EXERCISE: Up to and including the line that contains "[0:16.20-0:17.10]", repeat the entries below exactly from the first line on. Do not carry over any pictures.

RECORDS FOR THE TASK:

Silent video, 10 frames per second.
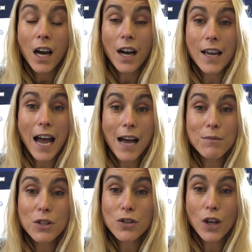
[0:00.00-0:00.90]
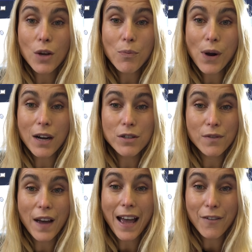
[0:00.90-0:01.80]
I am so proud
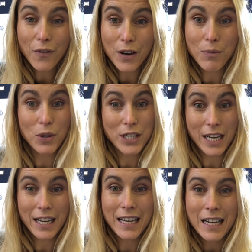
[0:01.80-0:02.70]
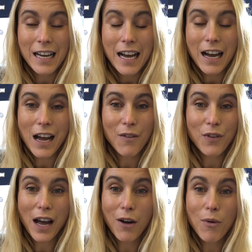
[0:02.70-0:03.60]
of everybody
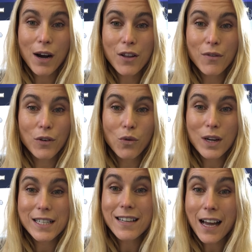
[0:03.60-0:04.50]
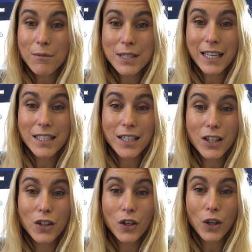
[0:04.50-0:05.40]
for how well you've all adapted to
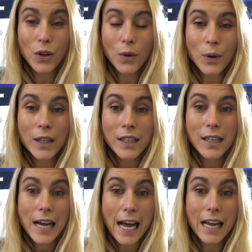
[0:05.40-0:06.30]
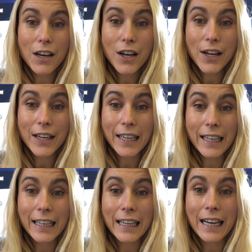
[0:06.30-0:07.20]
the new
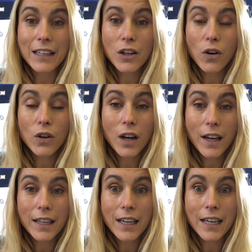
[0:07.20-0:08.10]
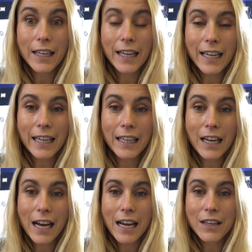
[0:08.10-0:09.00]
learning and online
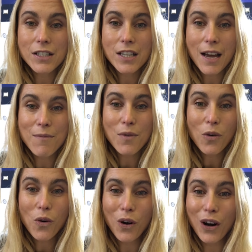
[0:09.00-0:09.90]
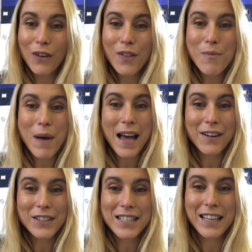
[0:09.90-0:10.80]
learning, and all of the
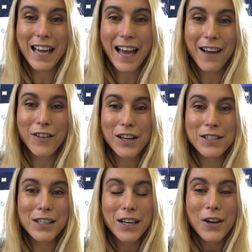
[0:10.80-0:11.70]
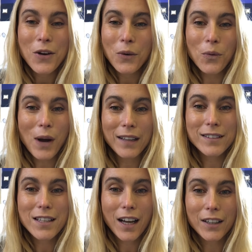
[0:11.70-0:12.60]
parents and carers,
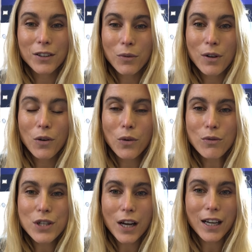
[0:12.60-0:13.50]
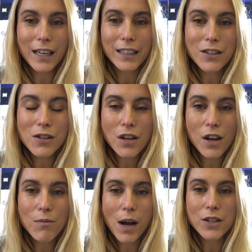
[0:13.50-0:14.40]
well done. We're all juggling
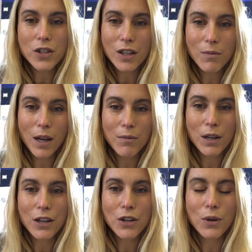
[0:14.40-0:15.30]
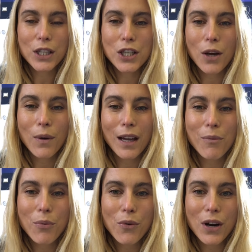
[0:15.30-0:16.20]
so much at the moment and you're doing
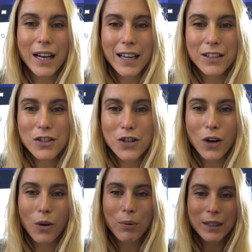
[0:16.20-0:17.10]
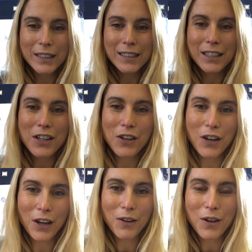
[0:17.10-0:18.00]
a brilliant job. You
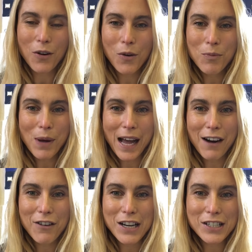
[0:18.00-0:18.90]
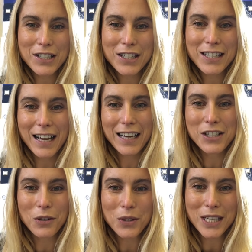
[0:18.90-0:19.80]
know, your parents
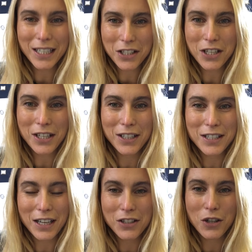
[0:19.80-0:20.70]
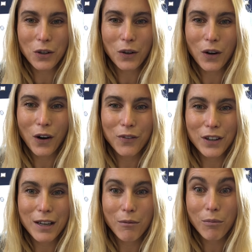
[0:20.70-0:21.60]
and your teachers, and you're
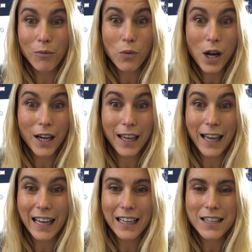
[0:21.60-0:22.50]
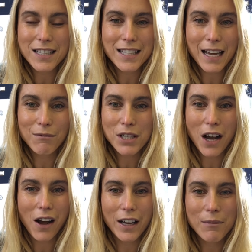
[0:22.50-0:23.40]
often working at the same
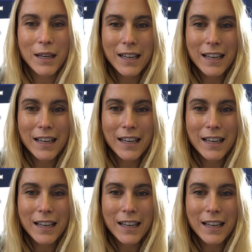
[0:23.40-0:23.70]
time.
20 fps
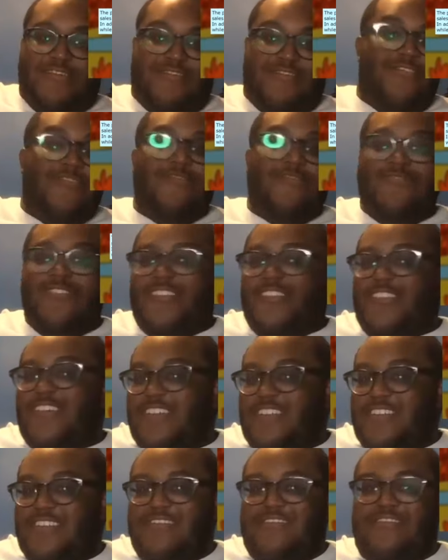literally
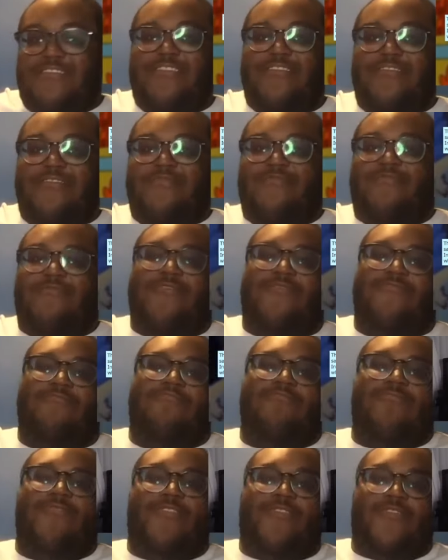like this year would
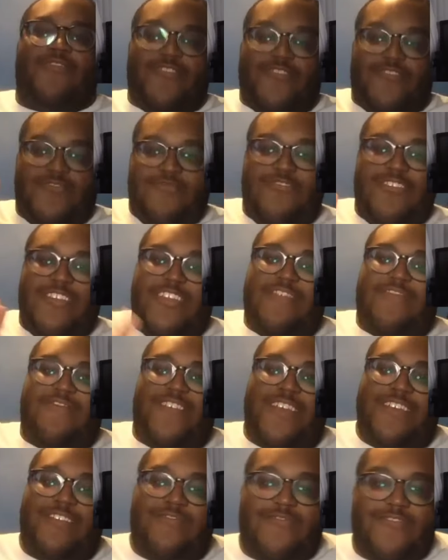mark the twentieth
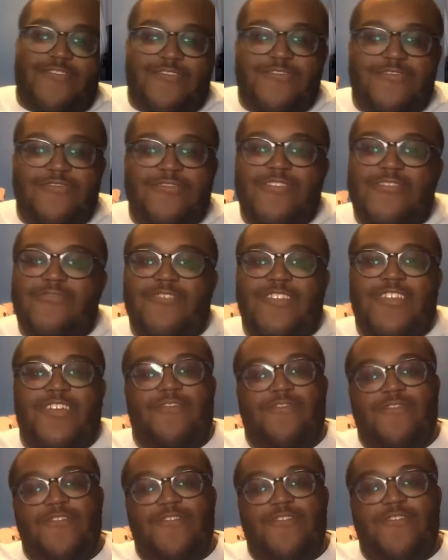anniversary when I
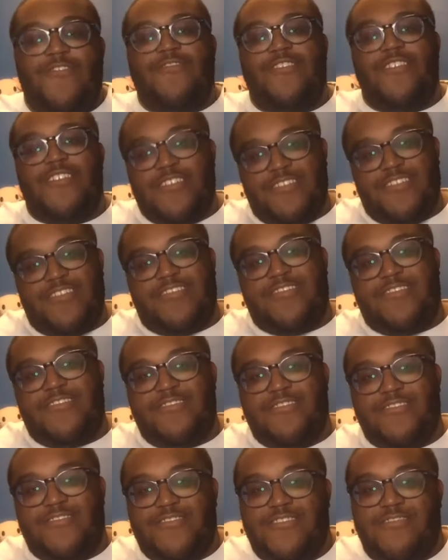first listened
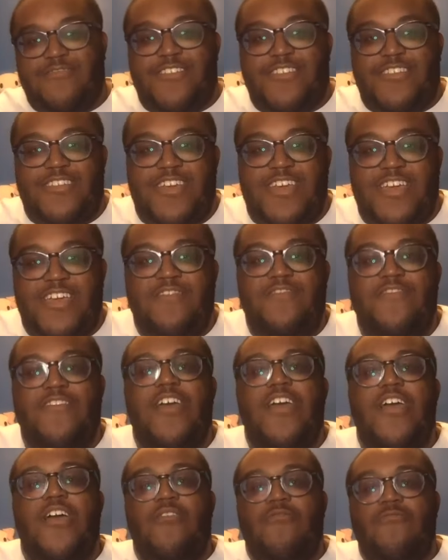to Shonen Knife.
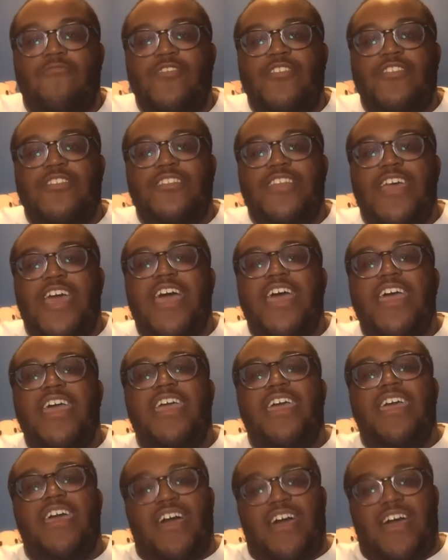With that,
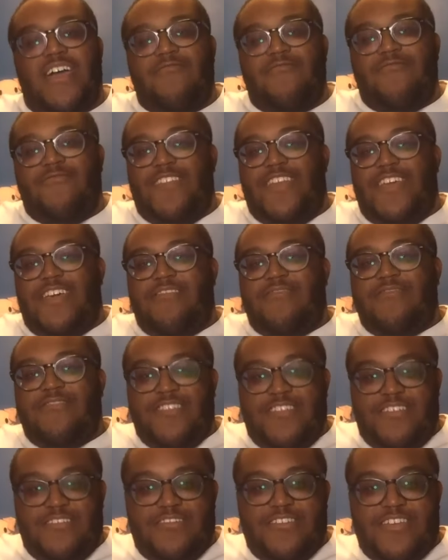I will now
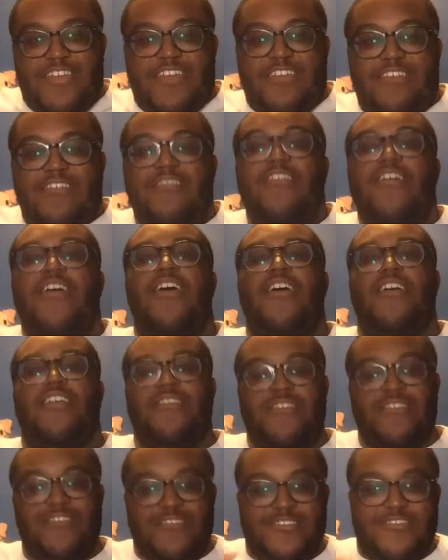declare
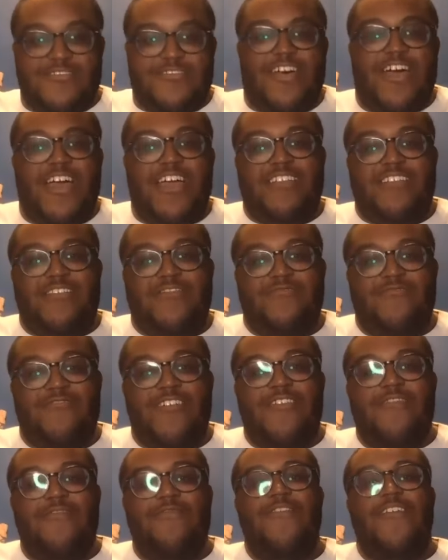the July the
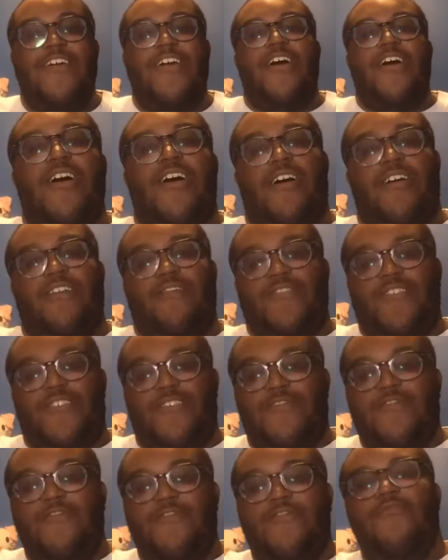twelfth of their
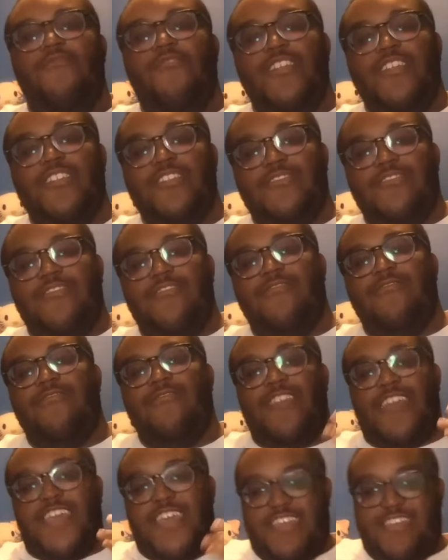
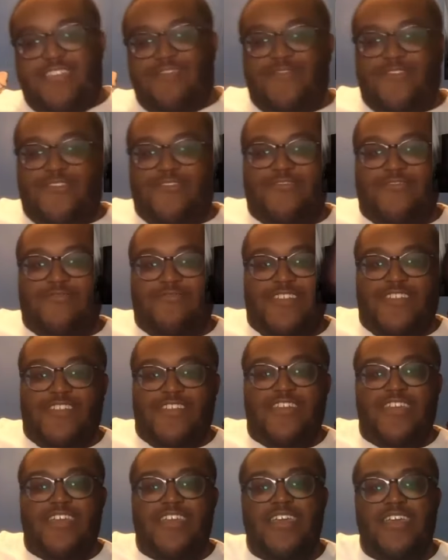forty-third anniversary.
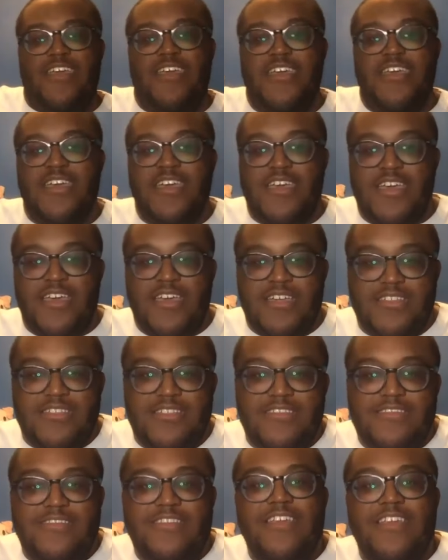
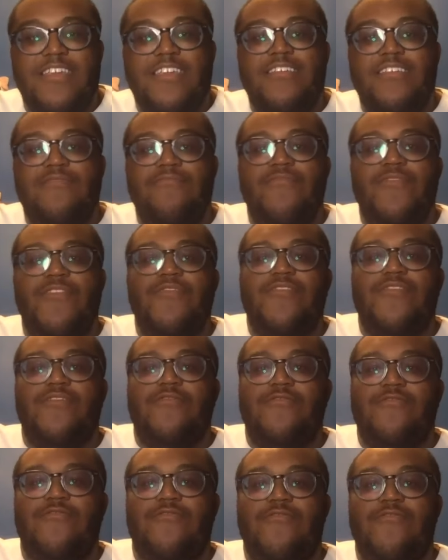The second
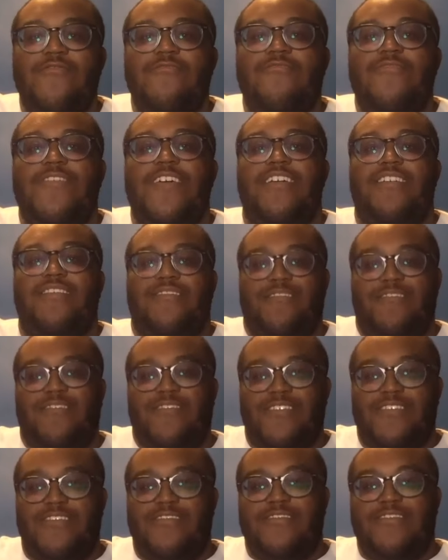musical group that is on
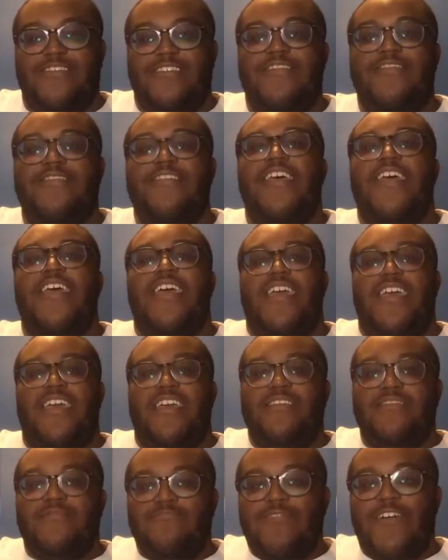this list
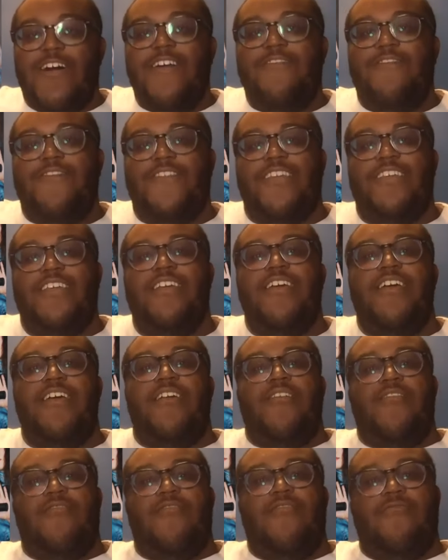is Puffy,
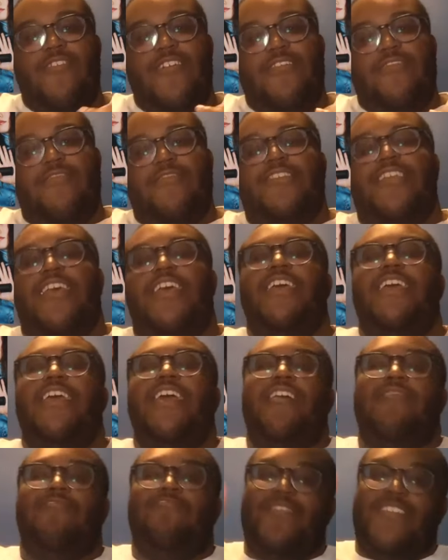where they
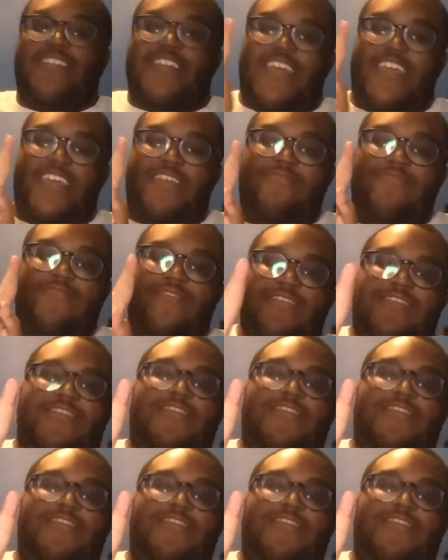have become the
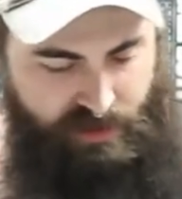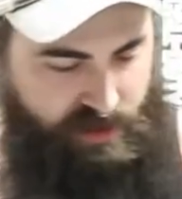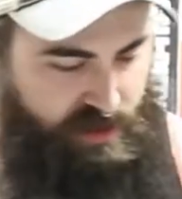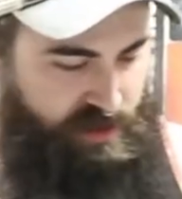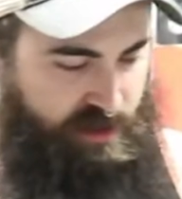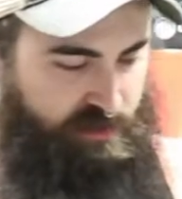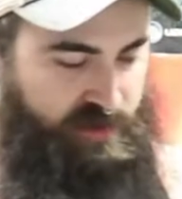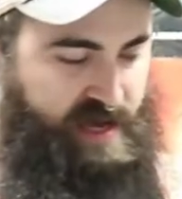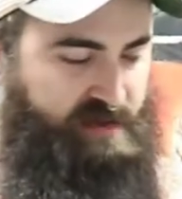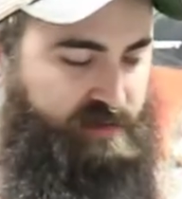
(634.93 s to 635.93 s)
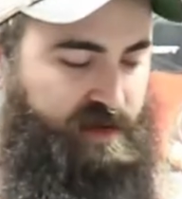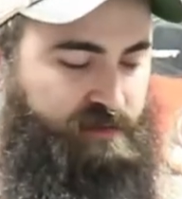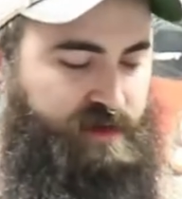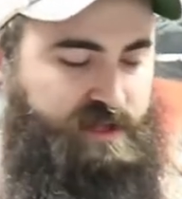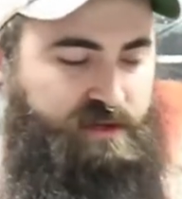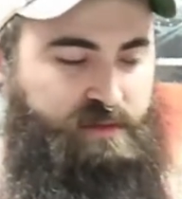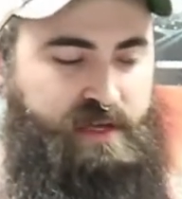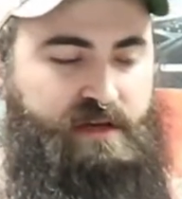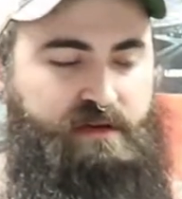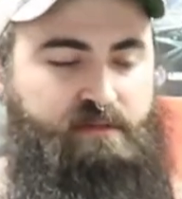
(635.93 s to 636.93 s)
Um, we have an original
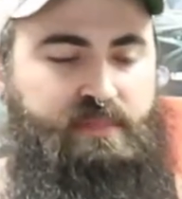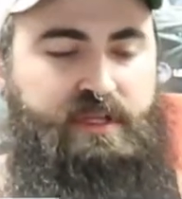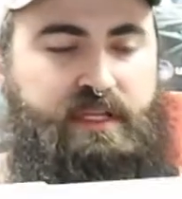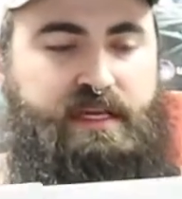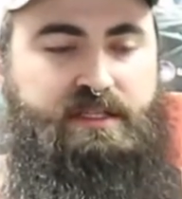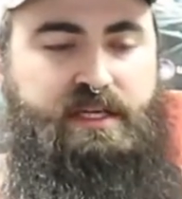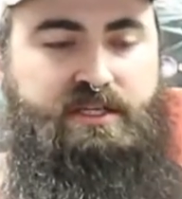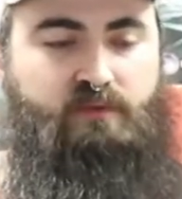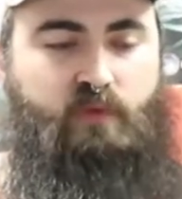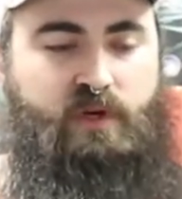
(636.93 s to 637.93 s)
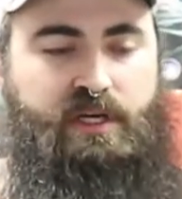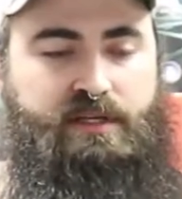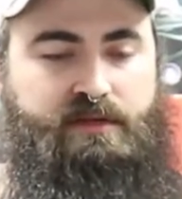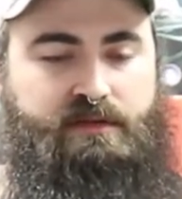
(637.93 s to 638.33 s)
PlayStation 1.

YOUR RESPONSE:
Silent video, 10 frames per second.
[0:00.00-0:00.90]
[0:00.90-0:01.80]
I am so proud
[0:01.80-0:02.70]
[0:02.70-0:03.60]
of everybody
[0:03.60-0:04.50]
[0:04.50-0:05.40]
for how well you've all adapted to
[0:05.40-0:06.30]
[0:06.30-0:07.20]
the new
[0:07.20-0:08.10]
[0:08.10-0:09.00]
learning and online
[0:09.00-0:09.90]
[0:09.90-0:10.80]
learning, and all of the
[0:10.80-0:11.70]
[0:11.70-0:12.60]
parents and carers,
[0:12.60-0:13.50]
[0:13.50-0:14.40]
well done. We're all juggling
[0:14.40-0:15.30]
[0:15.30-0:16.20]
so much at the moment and you're doing
[0:16.20-0:17.10]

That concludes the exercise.